WHAT YOU ARE ASKED TO DO:
An exact transcription of each entry below is required, without any pictures.
******************************
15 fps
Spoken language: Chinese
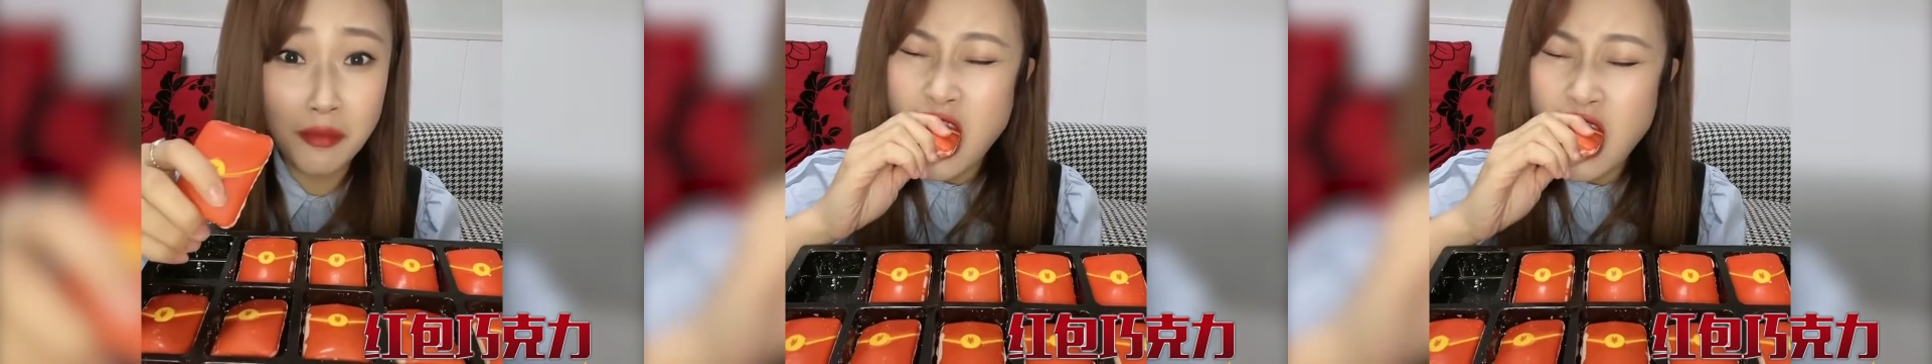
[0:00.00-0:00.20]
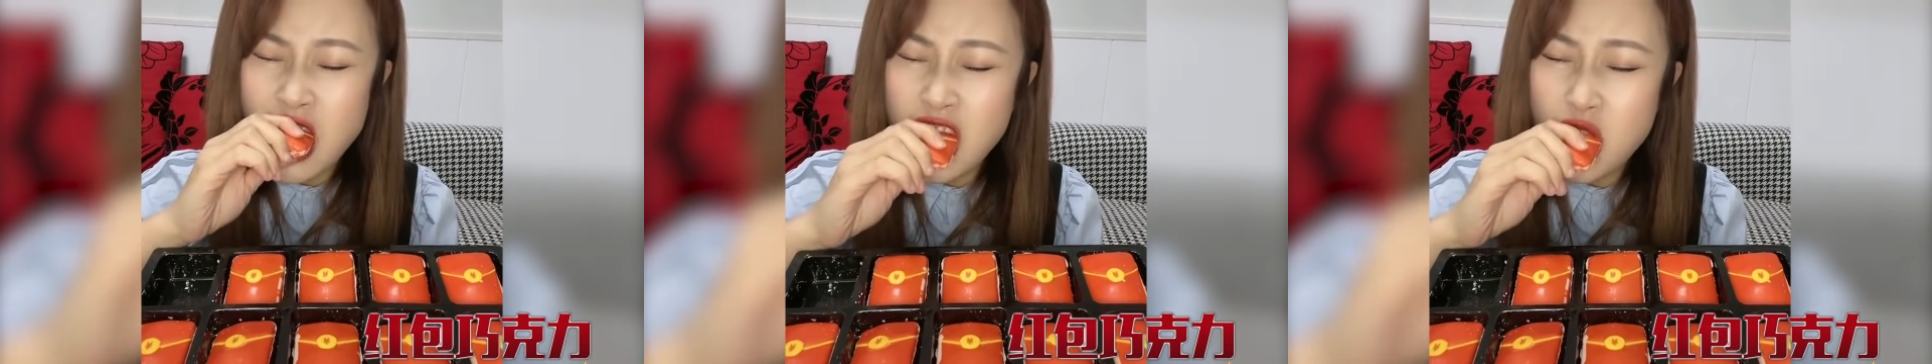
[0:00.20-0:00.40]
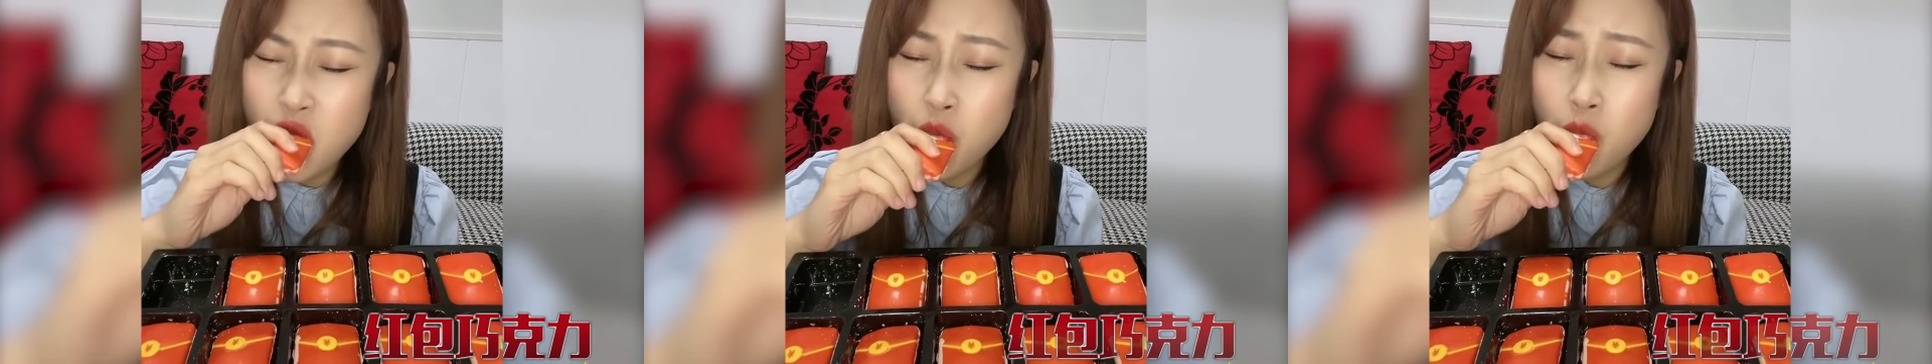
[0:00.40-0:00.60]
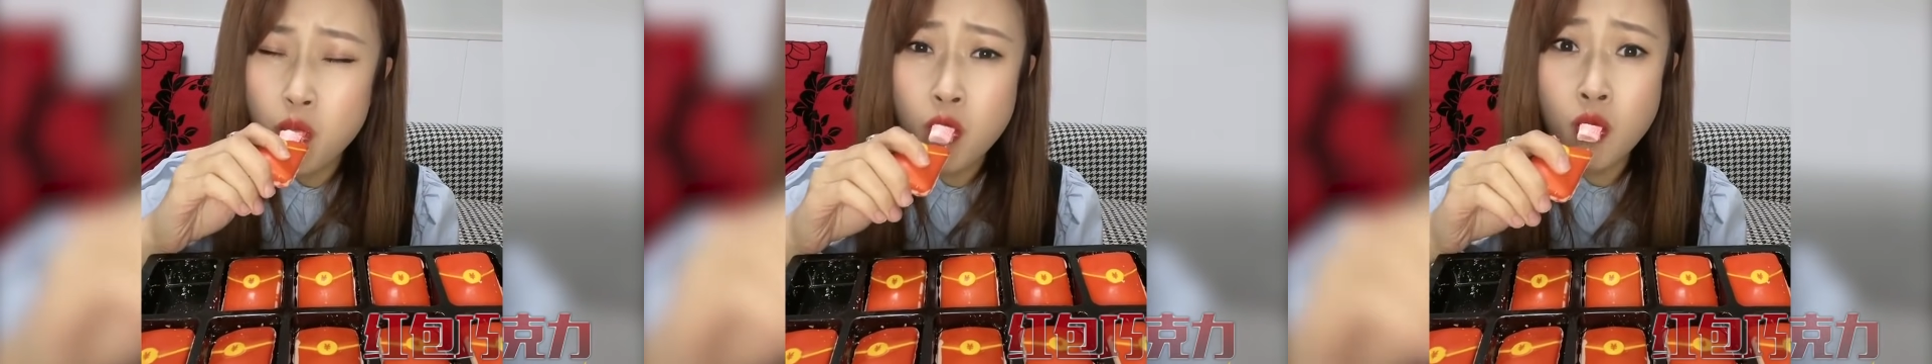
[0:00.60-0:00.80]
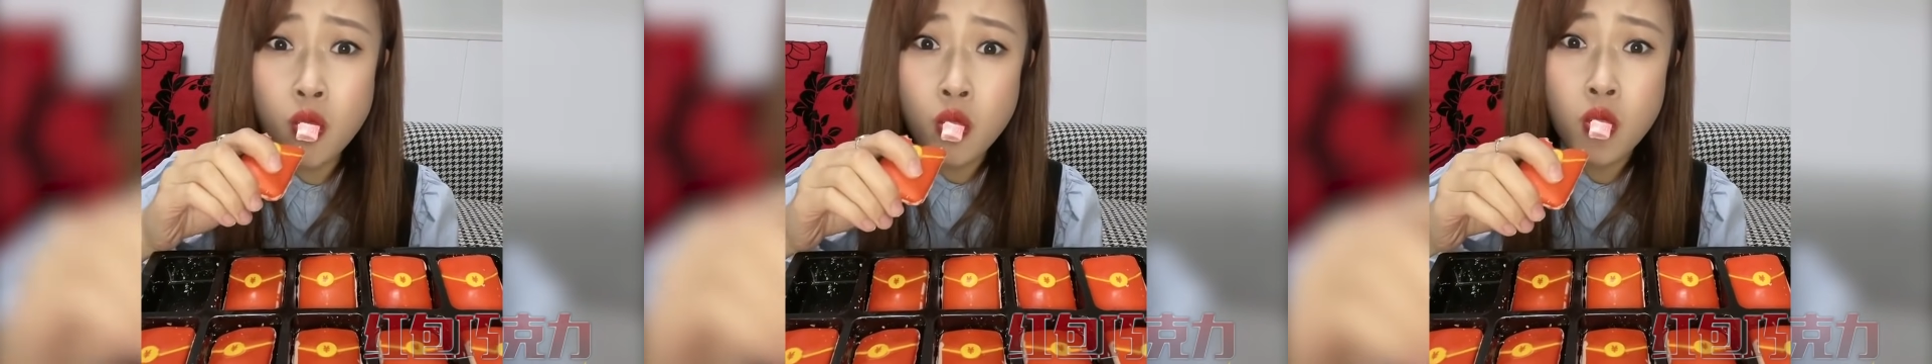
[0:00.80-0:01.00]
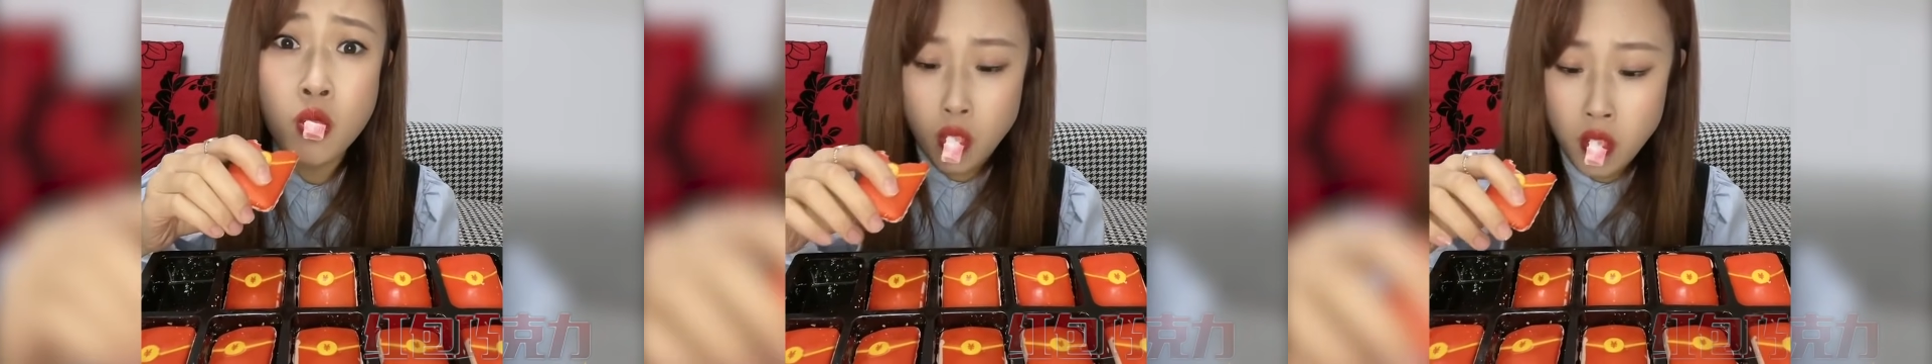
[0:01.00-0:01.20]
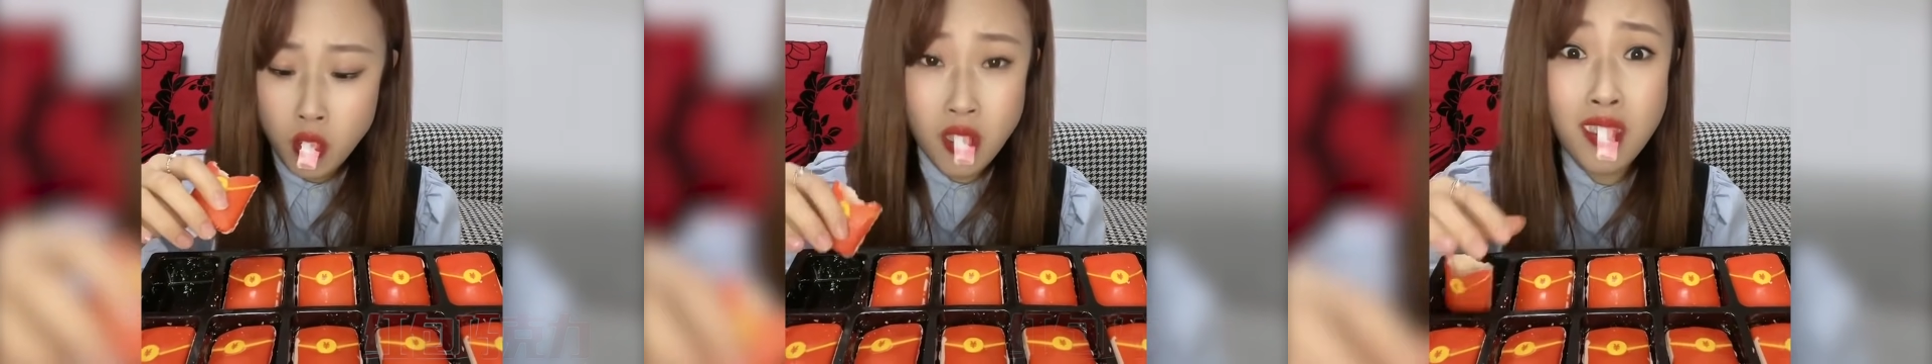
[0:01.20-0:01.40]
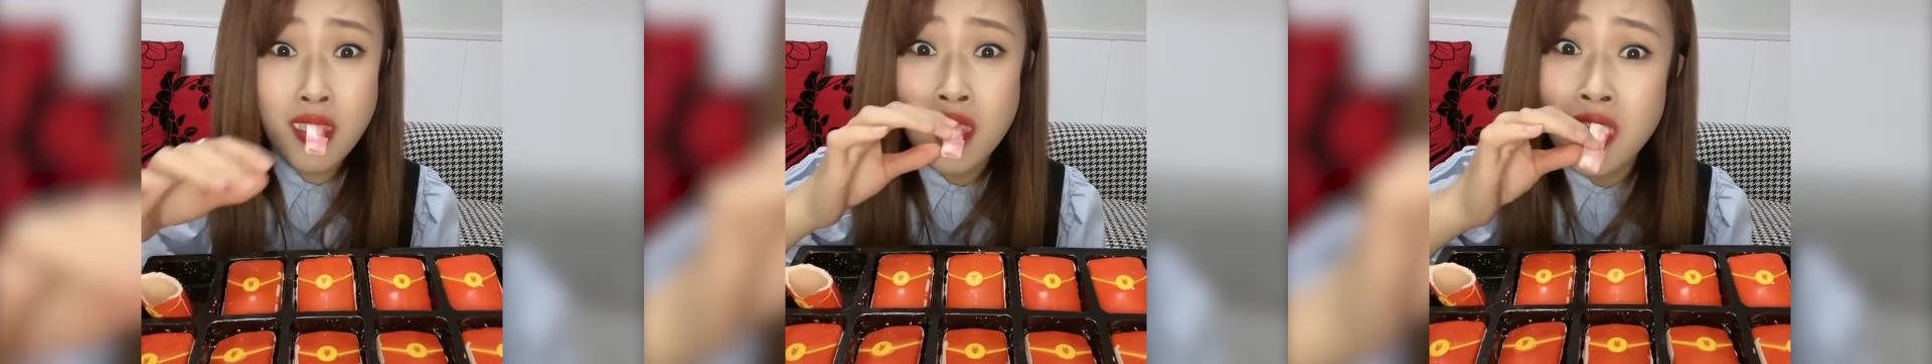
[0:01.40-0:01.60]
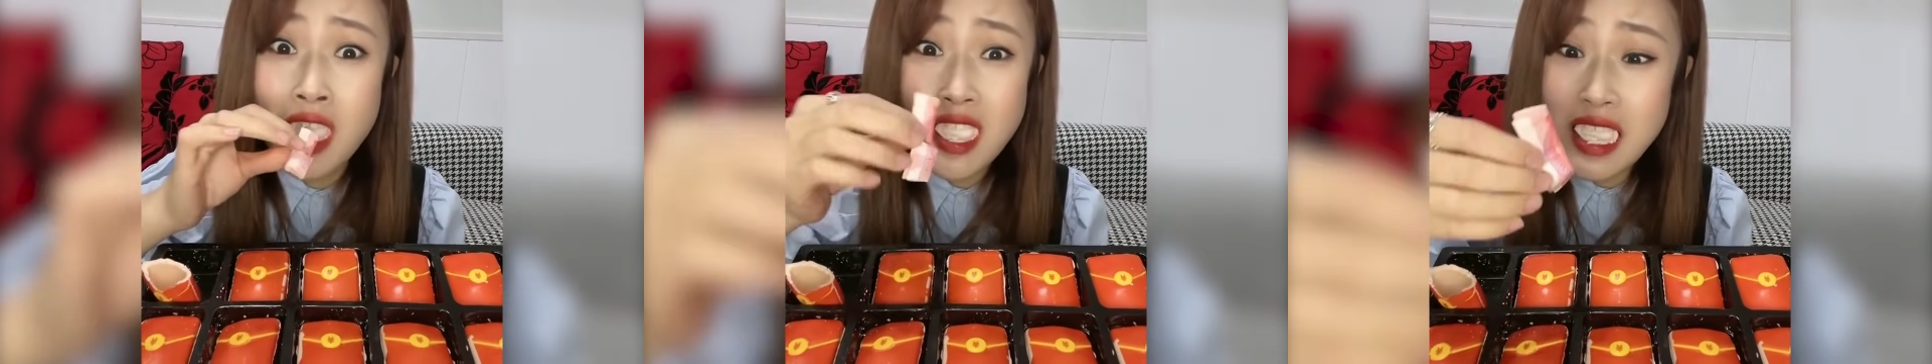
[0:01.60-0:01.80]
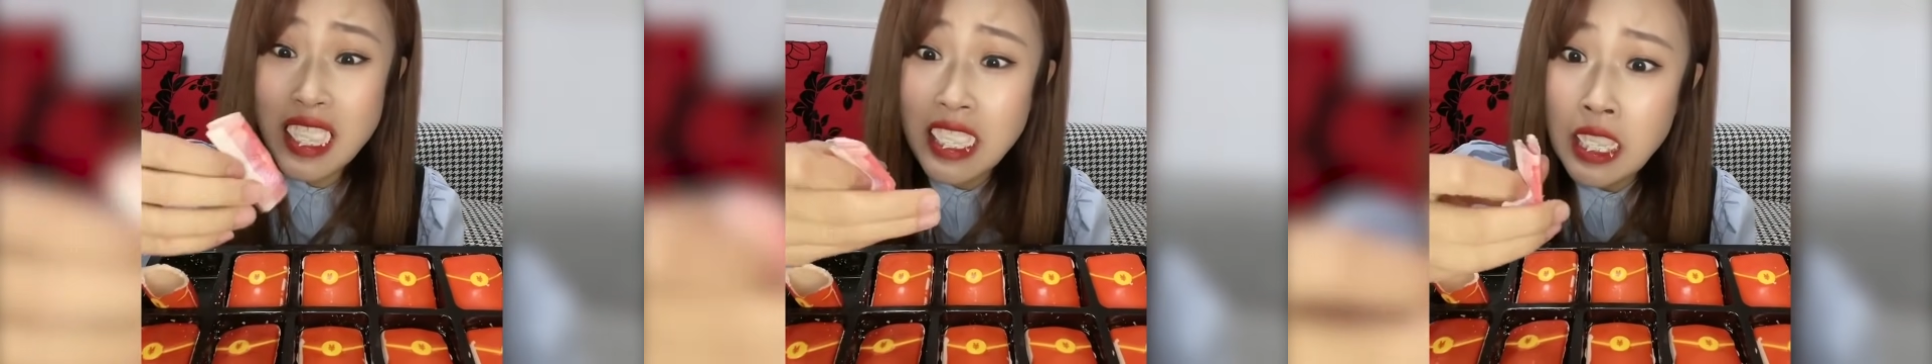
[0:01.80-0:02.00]
嗯嗯
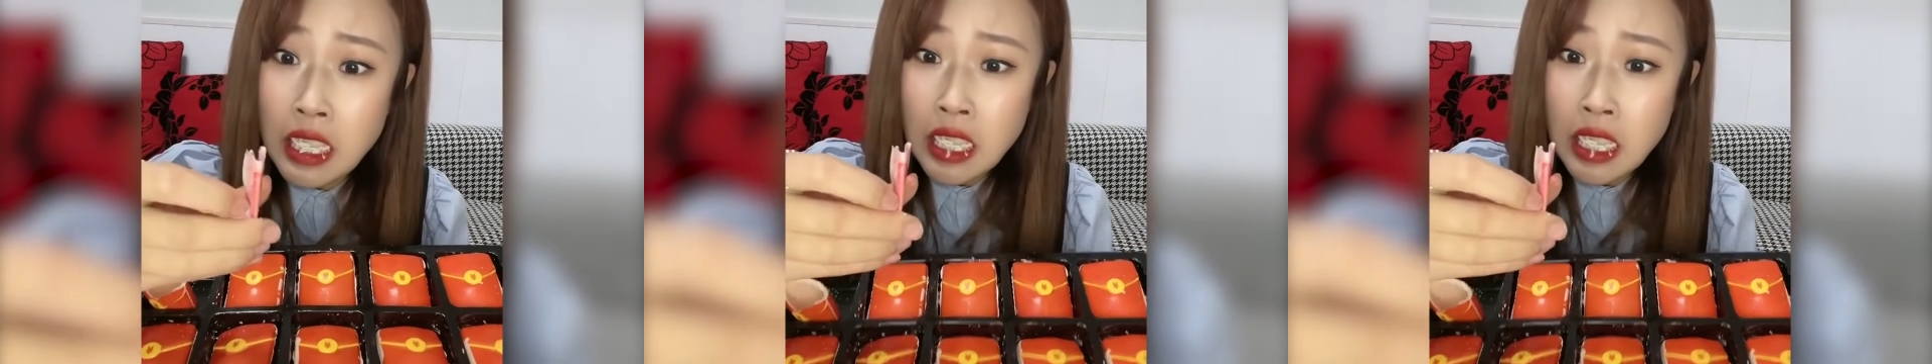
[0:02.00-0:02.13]
啊！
******************************
ANSWER:
15 fps
Spoken language: Chinese
[0:00.00-0:00.20]
[0:00.20-0:00.40]
[0:00.40-0:00.60]
[0:00.60-0:00.80]
[0:00.80-0:01.00]
[0:01.00-0:01.20]
[0:01.20-0:01.40]
[0:01.40-0:01.60]
[0:01.60-0:01.80]
[0:01.80-0:02.00]
嗯嗯
[0:02.00-0:02.13]
啊！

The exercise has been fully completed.